═══ Data for analysis ═══

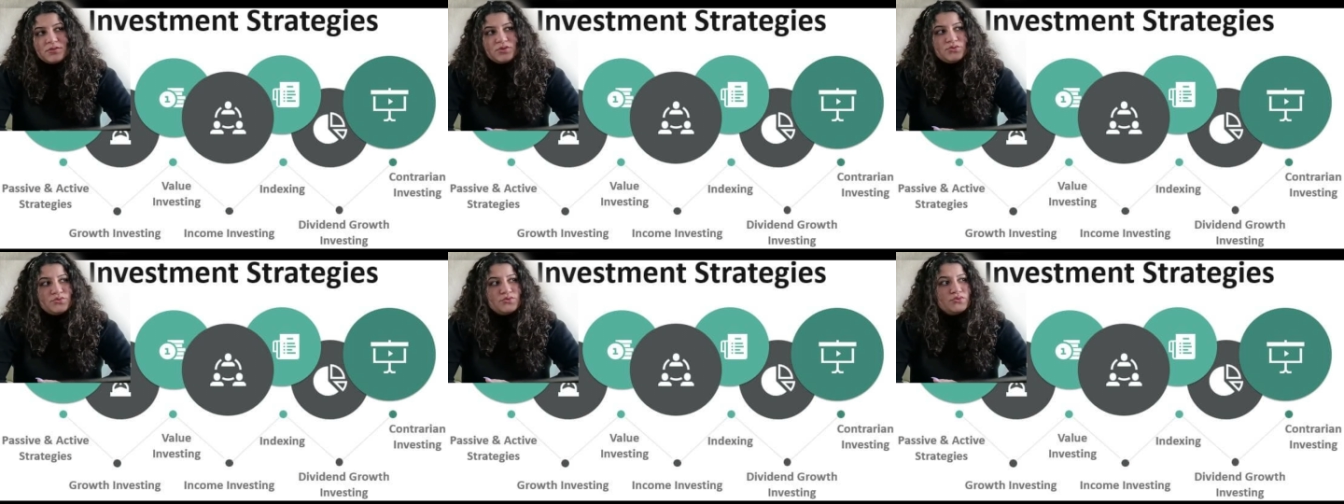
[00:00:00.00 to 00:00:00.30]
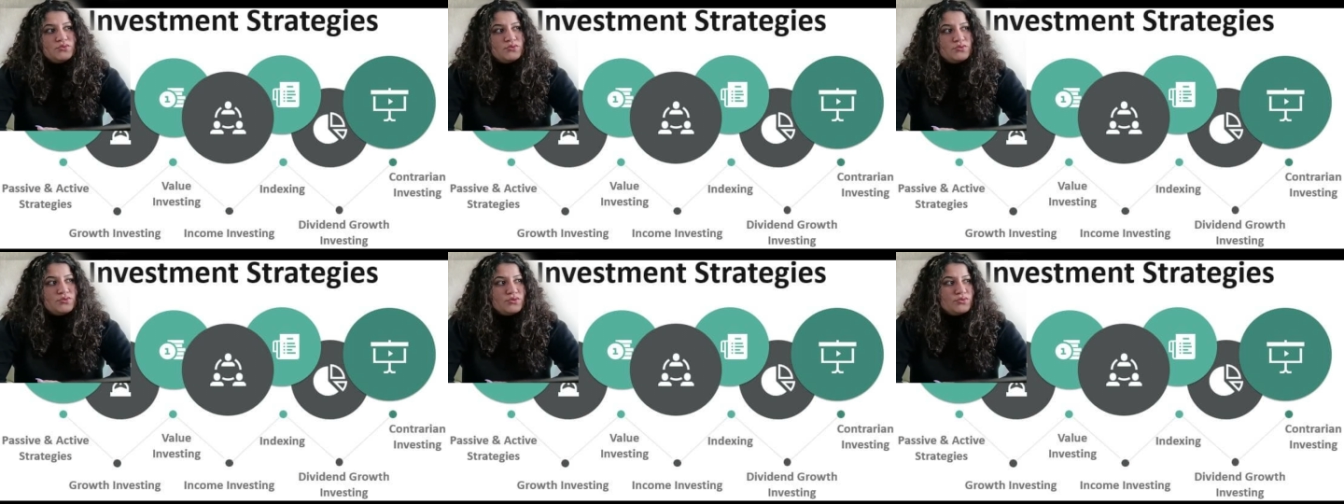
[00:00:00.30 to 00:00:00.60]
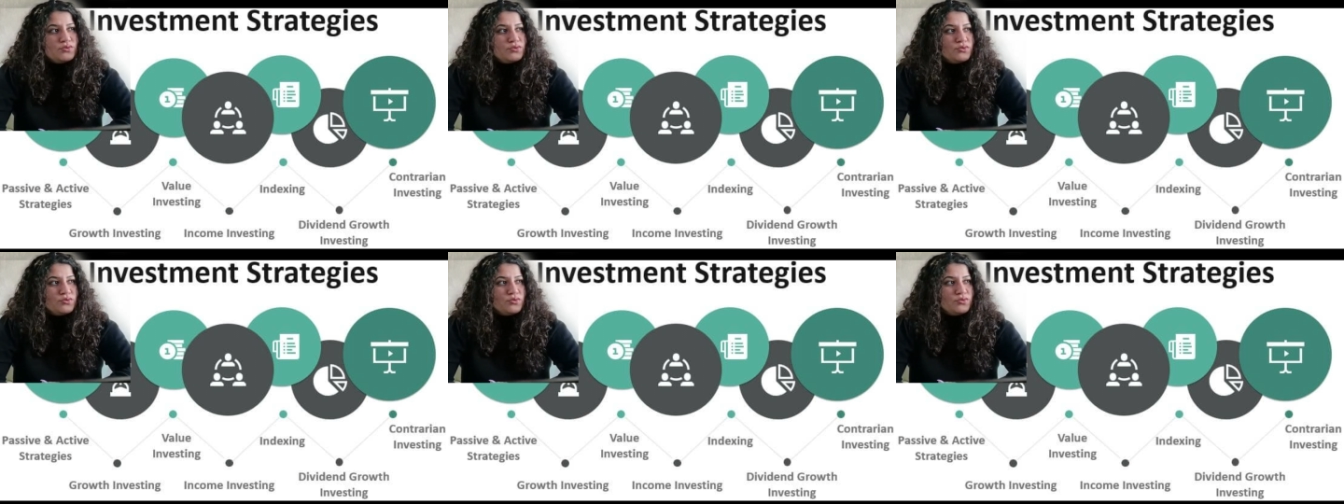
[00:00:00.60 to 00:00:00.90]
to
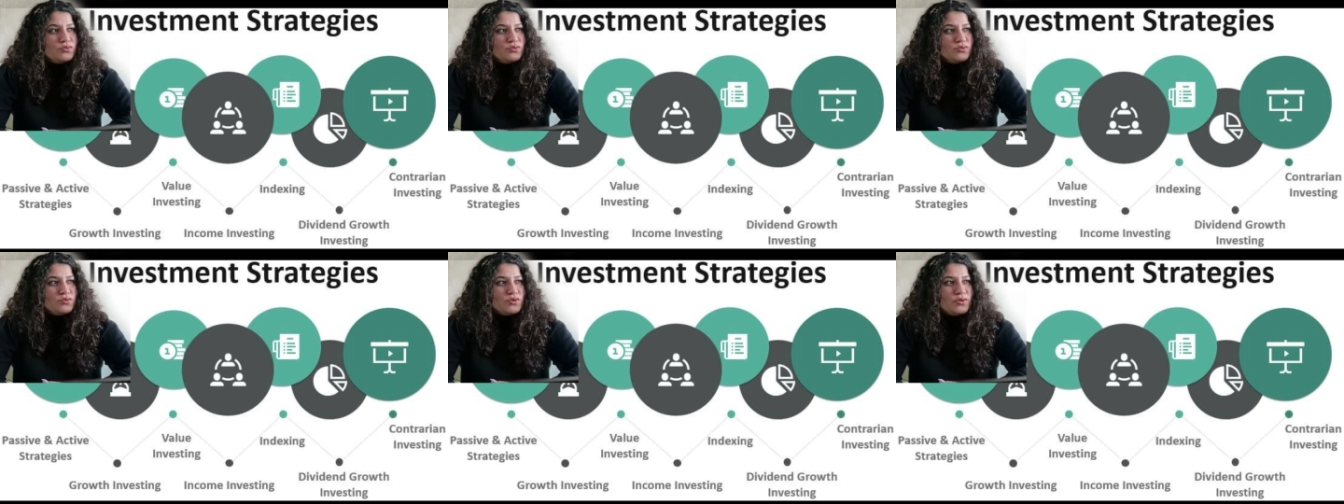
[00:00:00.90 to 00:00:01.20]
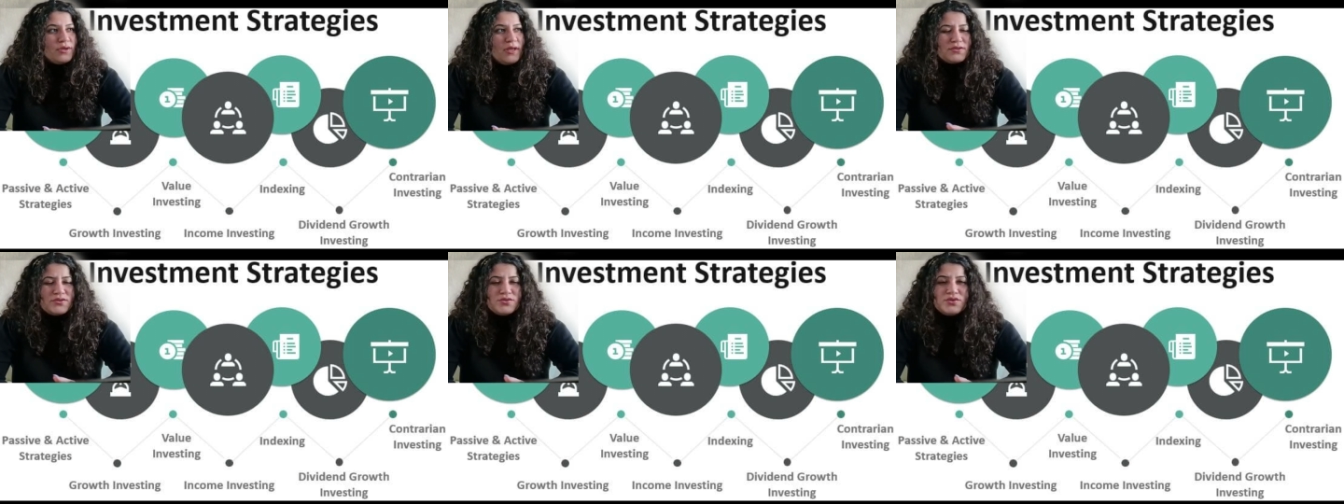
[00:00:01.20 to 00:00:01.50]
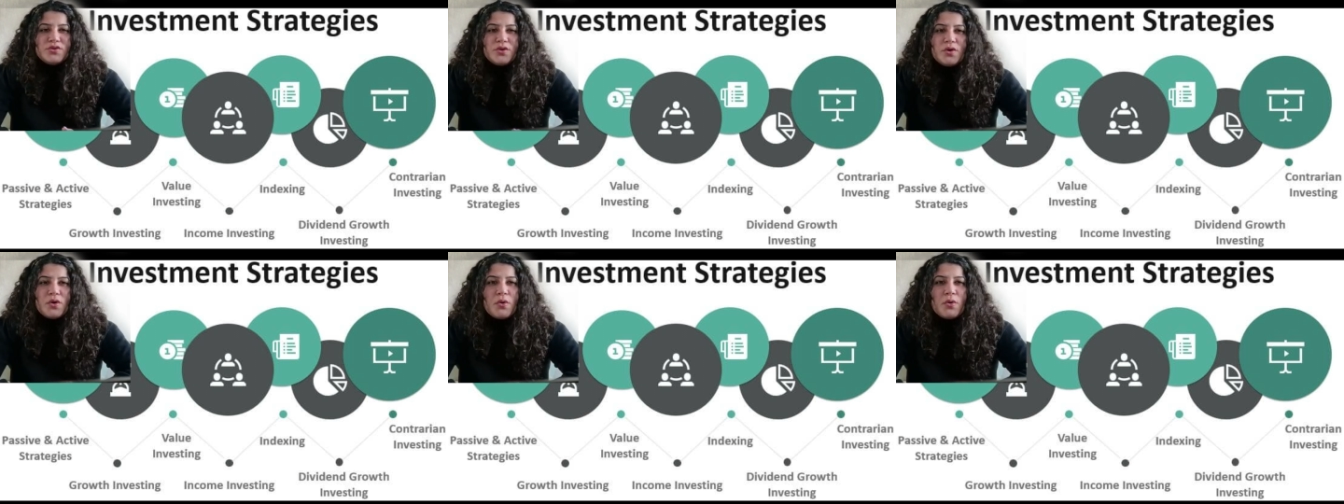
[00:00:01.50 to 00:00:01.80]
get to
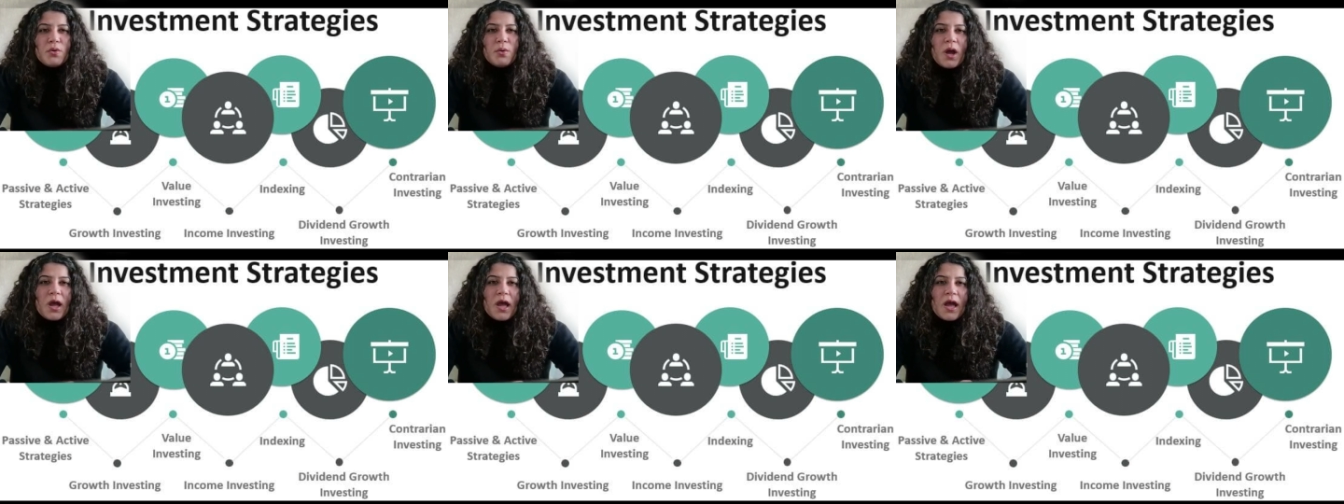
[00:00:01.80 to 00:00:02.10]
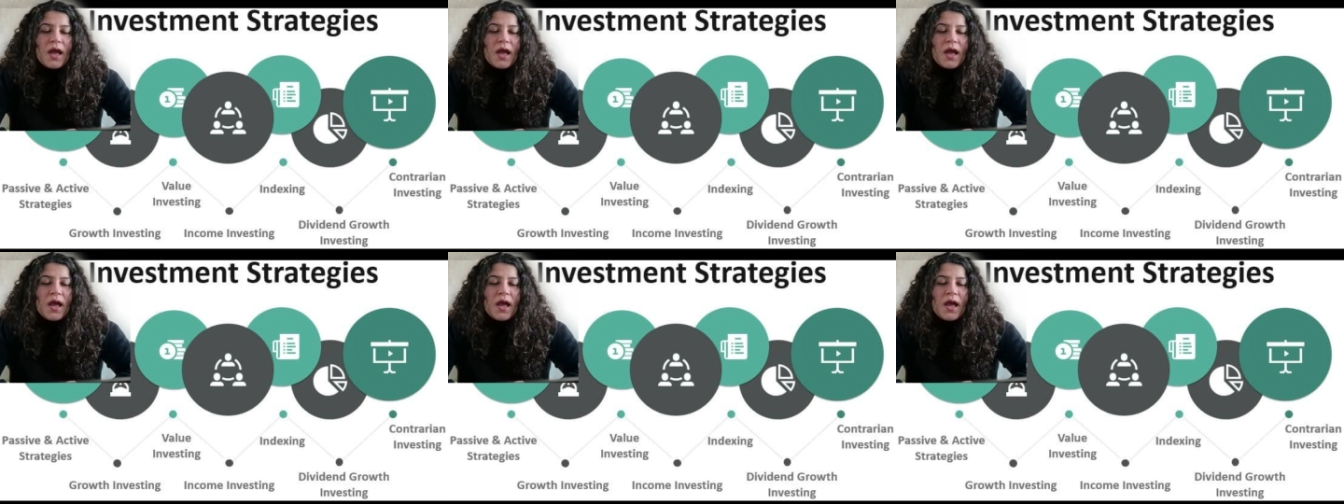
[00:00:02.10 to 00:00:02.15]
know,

═══

Exercise instructions: Set the pictures aside and repeat only the lines from the one containing "[00:00:00.60 to 00:00:00.90]" through the last line of the entries above, exactly as they stand.

Exercise response:
[00:00:00.60 to 00:00:00.90]
to
[00:00:00.90 to 00:00:01.20]
[00:00:01.20 to 00:00:01.50]
[00:00:01.50 to 00:00:01.80]
get to
[00:00:01.80 to 00:00:02.10]
[00:00:02.10 to 00:00:02.15]
know,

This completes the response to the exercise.